Stimulus duration was the minimum between two random values: the times needed for the sound to do 2, 2.5 or 3 rotations and a random number between 2 s and 3 s. That way, the maximum stimulus duration is 3 s, but is much smaller for high speed trials. Note that if the speed is lower than 0.5 rot/s, the source may not do a full rotation (if the duration is close to 2 s), and therefore the UL estimation is not accurate below this threshold.

Participants

In Experiment 1, we tested 11 participants (6 males, 5 females, Av. age 26 ± 2.7 (1 s.d)), in Experiment 2, 16 participants (12 males, 4 females, Av. age 31 ± 11.6 (1 s.d)), in Experiment 3, 18 participants (11 males, 6 females, Av. age 29.6 ± 6.7 (1 s.d.)). They received $20 CAD for their participation. Participants were instructed not to move their head during stimulus presentation. They were also informed that stimulus duration and starting position were randomized so that they could not base their answers on distance traveled. The experiments were conducted under the supervision of Prof.

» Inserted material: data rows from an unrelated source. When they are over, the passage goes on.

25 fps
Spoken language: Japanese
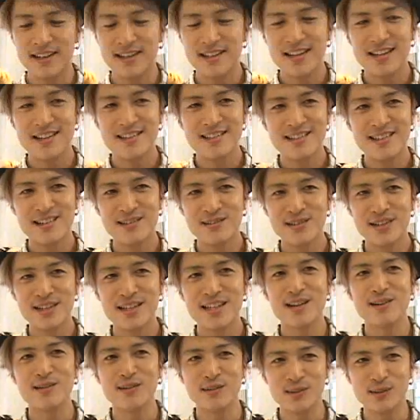引き出しが増
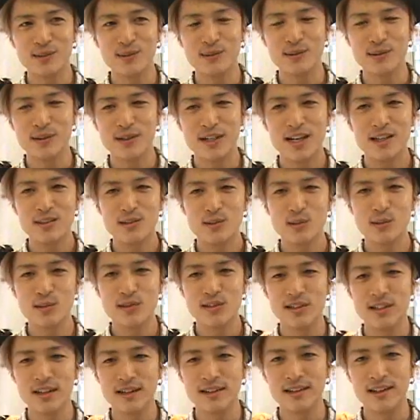えたのとカットの
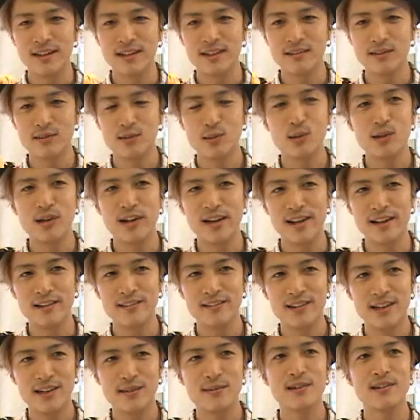時間がすごく早
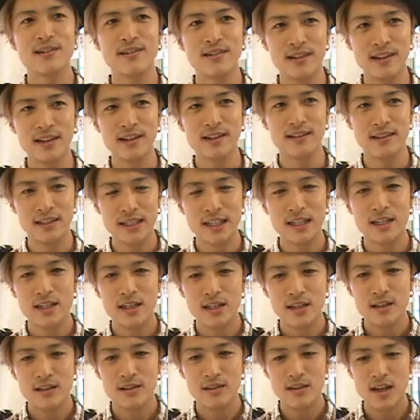くなりましたね
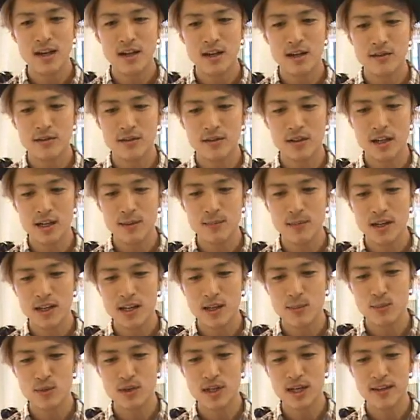手数が今ま
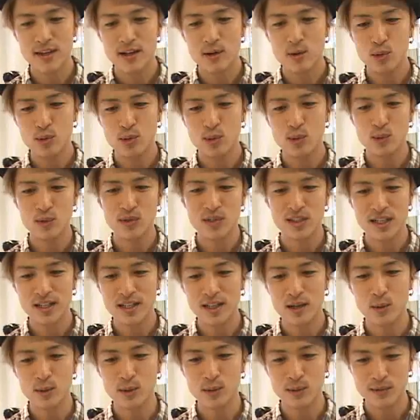で無駄なことをして
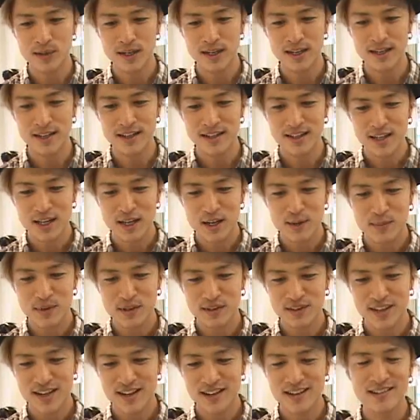いたことが
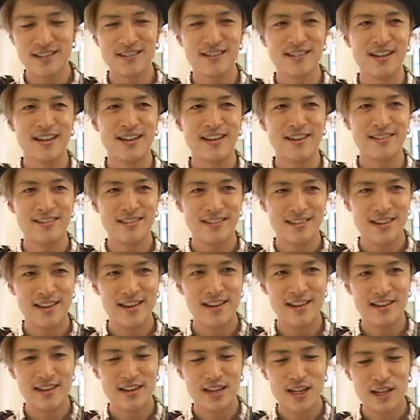まず手数が減っ
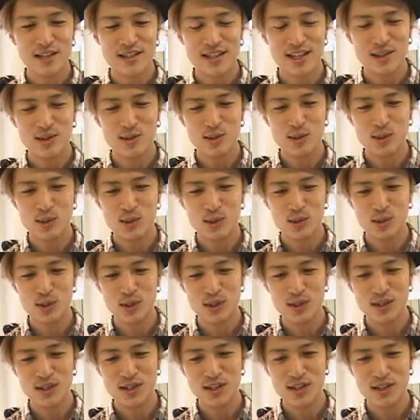てちゃんと
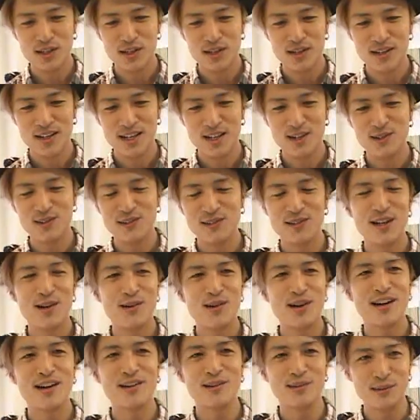理屈が
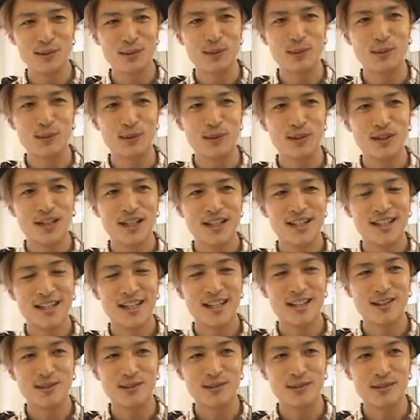分かると
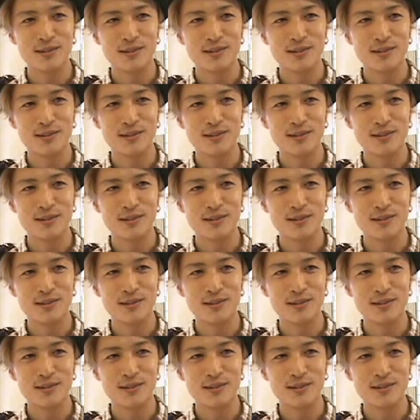あの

Guastavino from the School of Information Studies and CIRMMT and approved by the McGill Review Ethics Board (REB). All methods were performed in accordance with the Tri-agency framework, Responsible Conduct of Research (RCR, 2016)35. All participants gave their written informed consent.

Apparatus

Experiments were conducted at the Spatial Audio Lab (SAL) of the Center for Interdisciplinary Research in Music Media and Technology (CIRMMT). The lab is an anechoic room of 5.40 m (W) × 6.40 m (L) × 3.60 m (H). We measured reverberation time (0.09 s), early decay time (0.28 s) and background noise (23 dBA).

Stimuli were presented over a circular array of 24 loudspeakers regularly spaced on a circle (of radius 1.8 m) in the horizontal plane at ear level (see Fig. 3a). Participants sat on a chair with their head positioned in the center of the circular array of 24 Genelec 8030 A with a flat frequency response between 58 Hz and 20 kHz ± 2 dB. Stimuli were played on an Apple MacPro (Apple, Cupertino, CA) using an RME Madi HDSPe Sound card (Haimhausen, Germany) connected to an RME M32 DA digital-analog converter (Haimhausen, Germany). All devices were located outside the listening room to minimize background noise. The task was done with dimmed lights.

We used Vector Base Amplitude Panning (VBAP) spatialization for positioning virtual sound sources between speakers36. However, we compute the position for each audio sample, i.e. 44100 instead of 1000 samples per second in the original implementation36.